O documento “Planejamento Familiar — Um Manual Global para Profissionais e Serviços de Saúde”, de 2018, publicado pela Organização Mundial da Saúde (OMS) listou 20 métodos contraceptivos existentes na atualidade. Deles, apenas o preservativo e a vasectomia são voltados para os homens, o que indica que a responsabilidade recai mais sobre as mulheres.
Além disso, métodos como a pílula anticoncepcional feminina são conhecidos por provocar aumento de peso, enxaqueca, coágulos sanguíneos, náuseas, redução da libido e alterações de humor que chegam a se transformar em depressão para 20% a 30% das mulheres que a tomam, segundo dados mencionados por Elisabeth Lloyd, na revista Archives of General Psychiatry.

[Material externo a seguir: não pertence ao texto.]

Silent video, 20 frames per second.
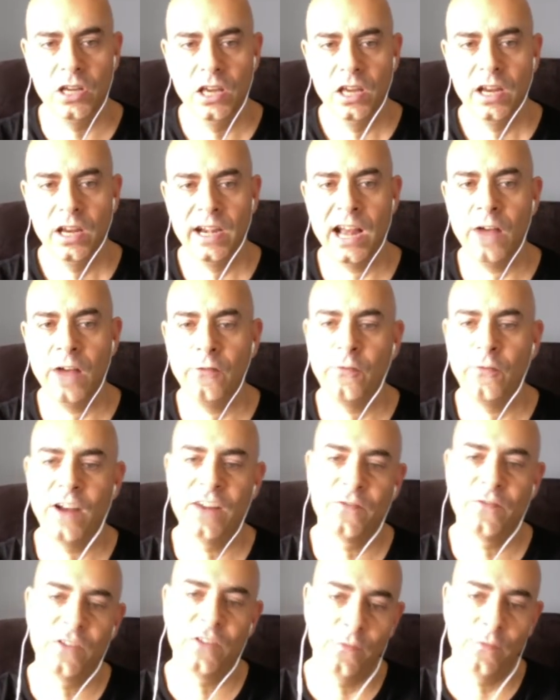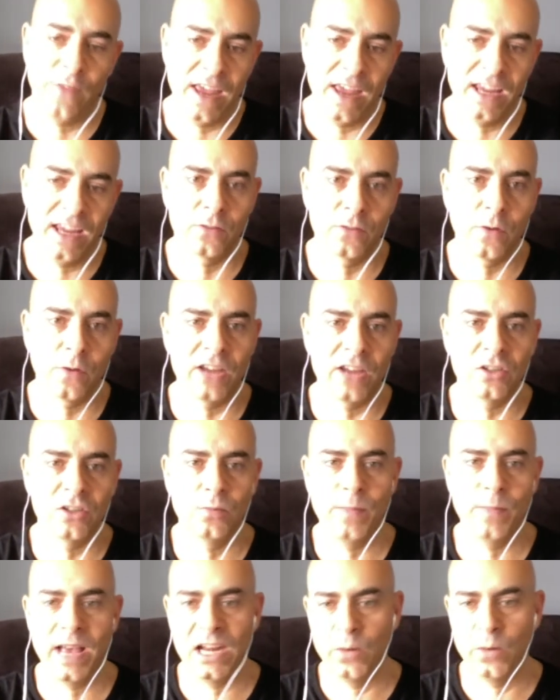You're now fighting for the vacant Rizin
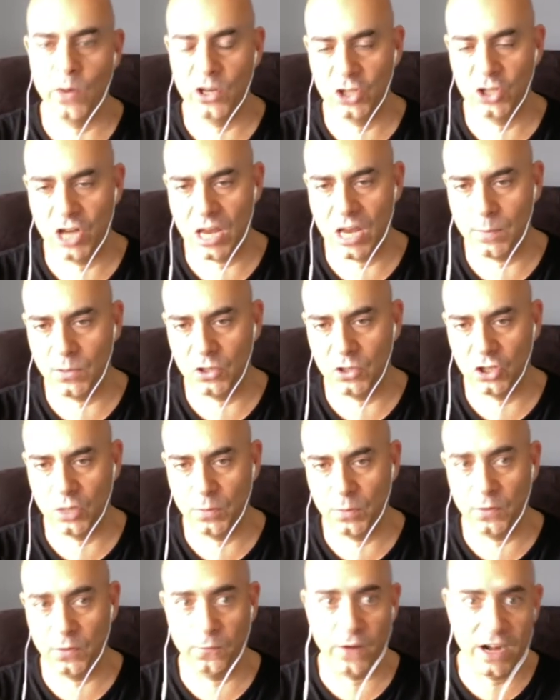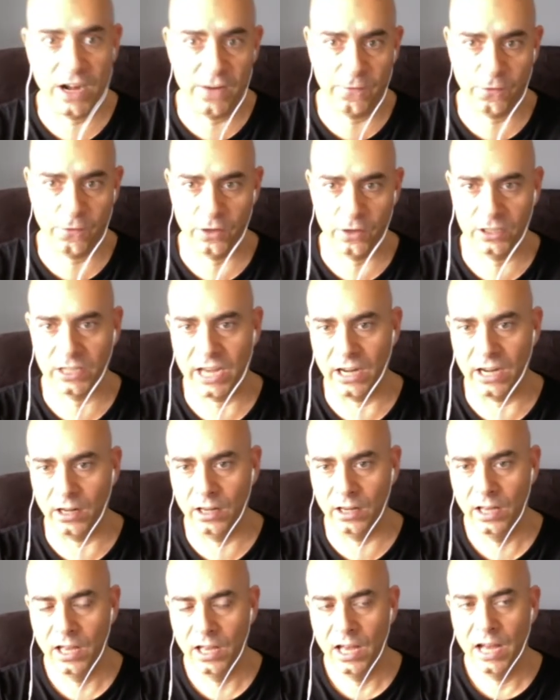Bantamweight Championship. You're fighting for a title
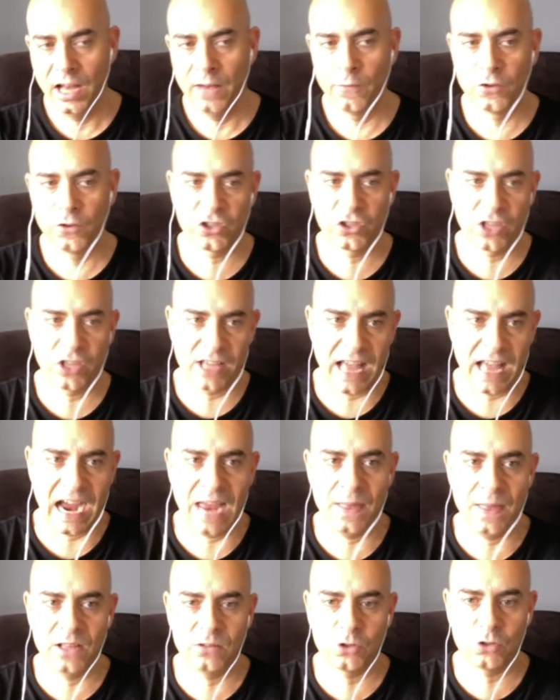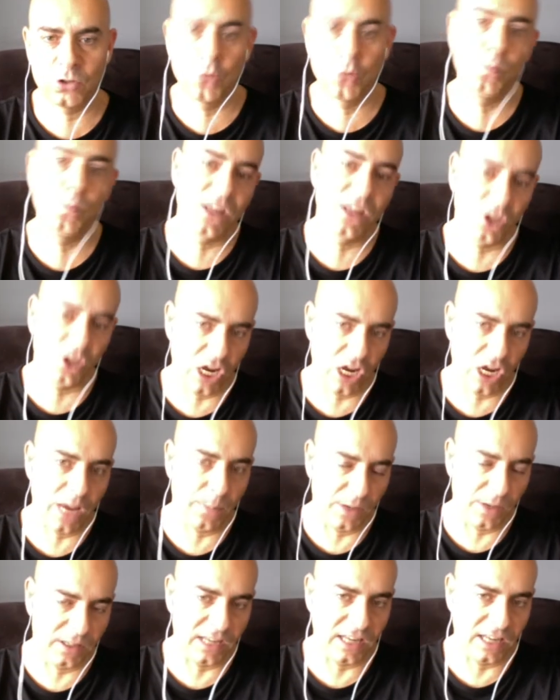versus the guy that should be the
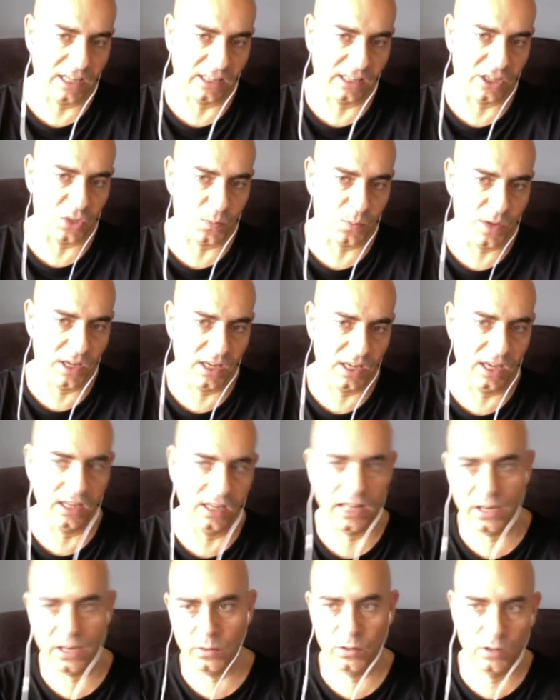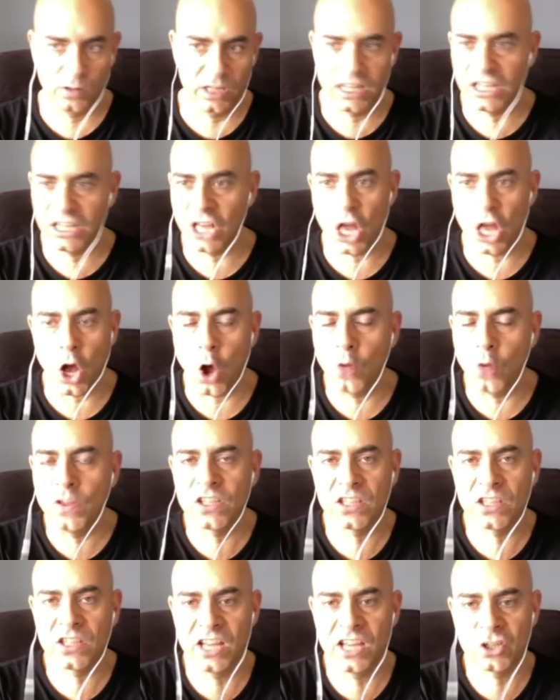champion, technically speaking. Like, all these
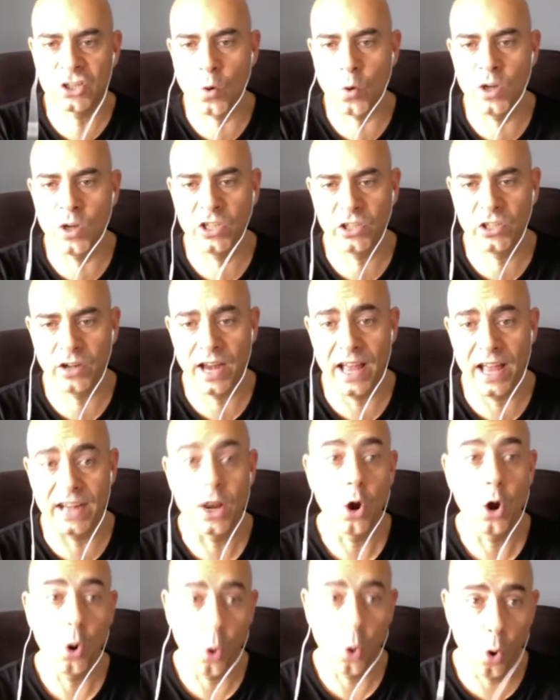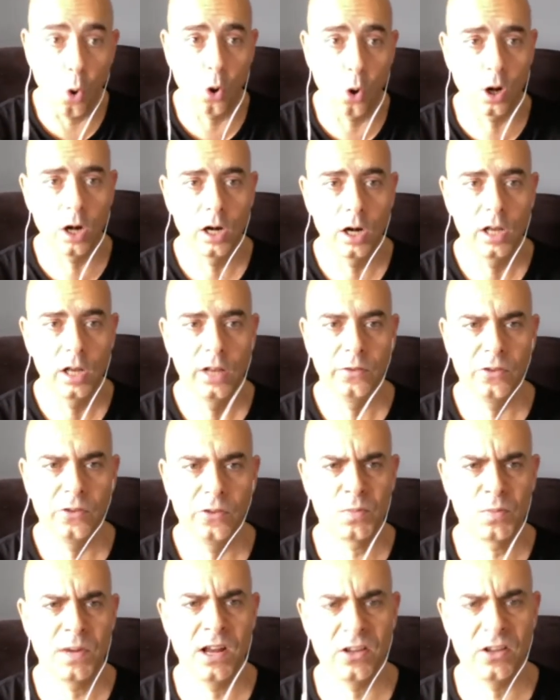things go into your head. Or does
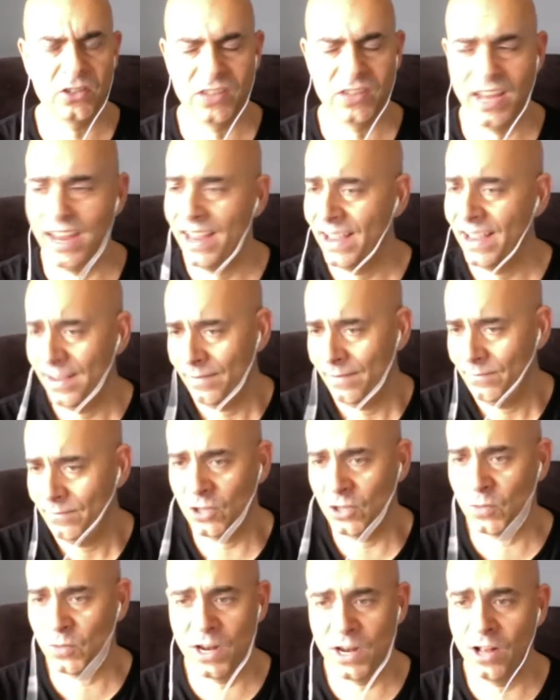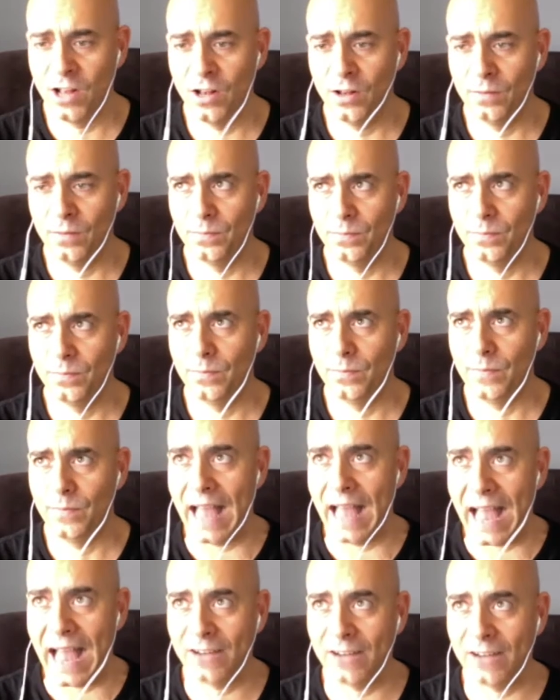Manel
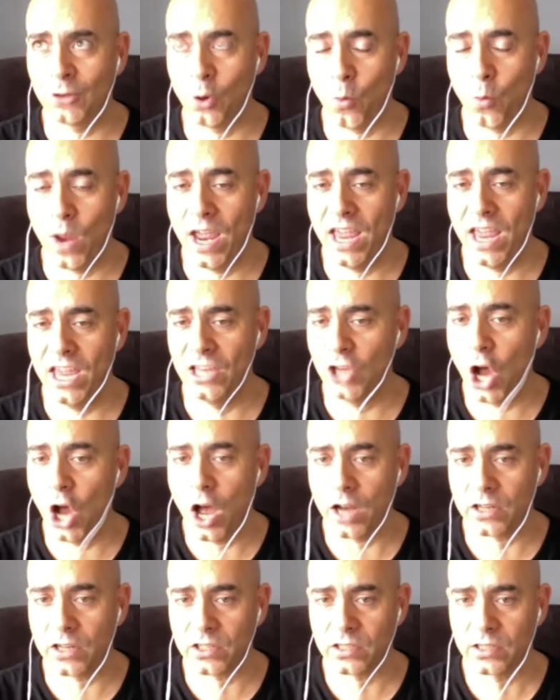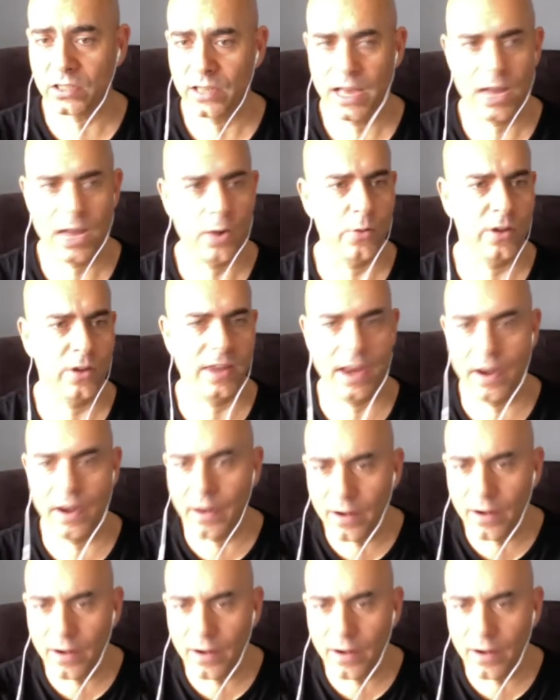act the way he talks? I don't care.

Efeitos semelhantes foram observados em voluntários de testes para uma injeção contraceptiva masculina realizados em 2016. Entretanto, a pesquisa do anticoncepcional hormonal foi suspensa devido aos relatos de depressão e outros transtornos do estado de ânimo em 3% dos homens participantes.

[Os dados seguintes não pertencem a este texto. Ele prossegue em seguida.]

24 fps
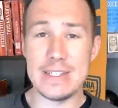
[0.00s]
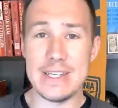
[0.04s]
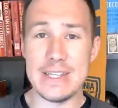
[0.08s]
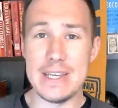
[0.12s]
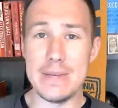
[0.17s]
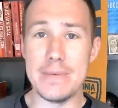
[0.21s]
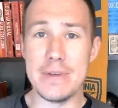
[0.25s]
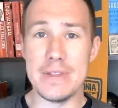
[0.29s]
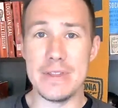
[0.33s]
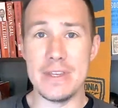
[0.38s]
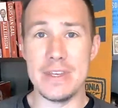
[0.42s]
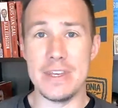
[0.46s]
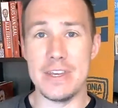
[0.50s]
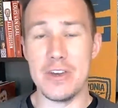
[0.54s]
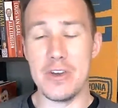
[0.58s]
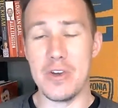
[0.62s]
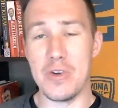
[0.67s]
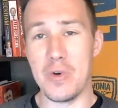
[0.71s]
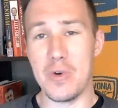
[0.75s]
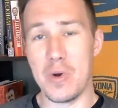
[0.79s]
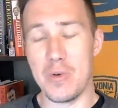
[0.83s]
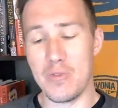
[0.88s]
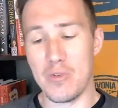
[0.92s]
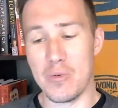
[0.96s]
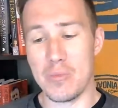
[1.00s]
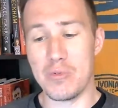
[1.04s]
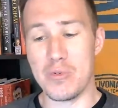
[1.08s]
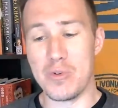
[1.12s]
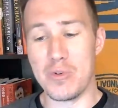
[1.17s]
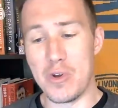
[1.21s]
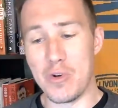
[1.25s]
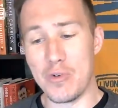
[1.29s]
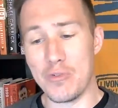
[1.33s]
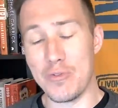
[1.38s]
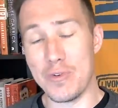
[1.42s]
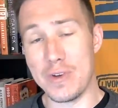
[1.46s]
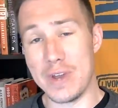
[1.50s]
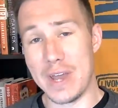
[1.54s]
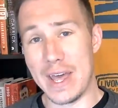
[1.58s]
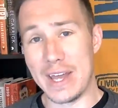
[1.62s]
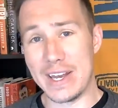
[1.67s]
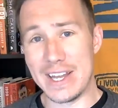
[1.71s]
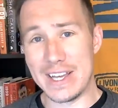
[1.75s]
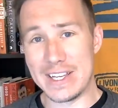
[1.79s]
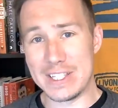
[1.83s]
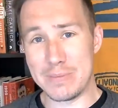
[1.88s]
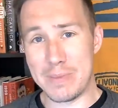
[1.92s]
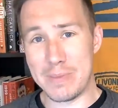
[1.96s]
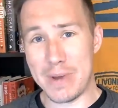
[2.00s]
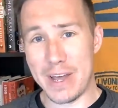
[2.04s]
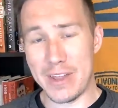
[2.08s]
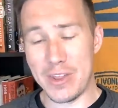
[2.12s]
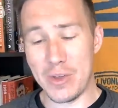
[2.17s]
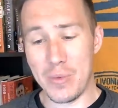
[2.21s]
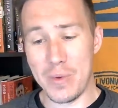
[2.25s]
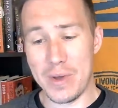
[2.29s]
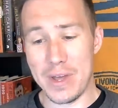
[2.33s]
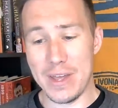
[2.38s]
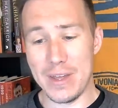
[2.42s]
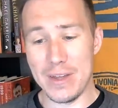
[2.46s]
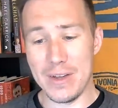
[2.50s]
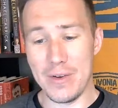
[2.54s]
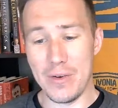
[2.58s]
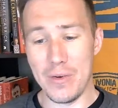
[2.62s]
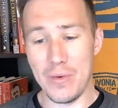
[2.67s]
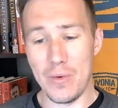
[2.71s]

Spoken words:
Team of the Year over Bruno Fernandes, by the way?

Adesão e efeitos na sociedade
Segundo pesquisa da rede de farmácias Lloyds Pharmacy, que ouviu mil homens no Reino Unido, apenas 42% deles disseram que ficariam felizes em usar o anticoncepcional masculino. Além disso, muitas mulheres admitiram não confiar nos homens para tomar corretamente o contraceptivo.
Em entrevista para o Jornal da USP em fevereiro, o professor e diretor da Faculdade de Medicina de Ribeirão Preto (FAMERP) comentou que “os homens não estão preocupados com a gravidez pois o efeito é na mulher” e, além disso, “há uma conotação de que fazer a anticoncepção masculina está ligada à virilidade e impotência sexual”.
Ainda segundo o especialista, o machismo cultural também atrapalha novas pesquisas na área. Para ele, do ponto de vista técnico, é difícil desenvolver anticoncepcionais masculinos por existir “muita resistência de grupos voluntários de homens” que, entre outras razões, temem possíveis efeitos colaterais dos medicamentos.
Por outro lado, pesquisadores da revista latinoamericana Sexualidad, Salud y Sociedad colocam preocupações acerca do possível crescimento de discursos que questionem o aborto como direito das pessoas com útero e uma decisão que cabe a elas”. Nesse caso, uma concepção igualitária dos direitos reprodutivos deverá observar questões como essa e suas implicações éticas e jurídicas.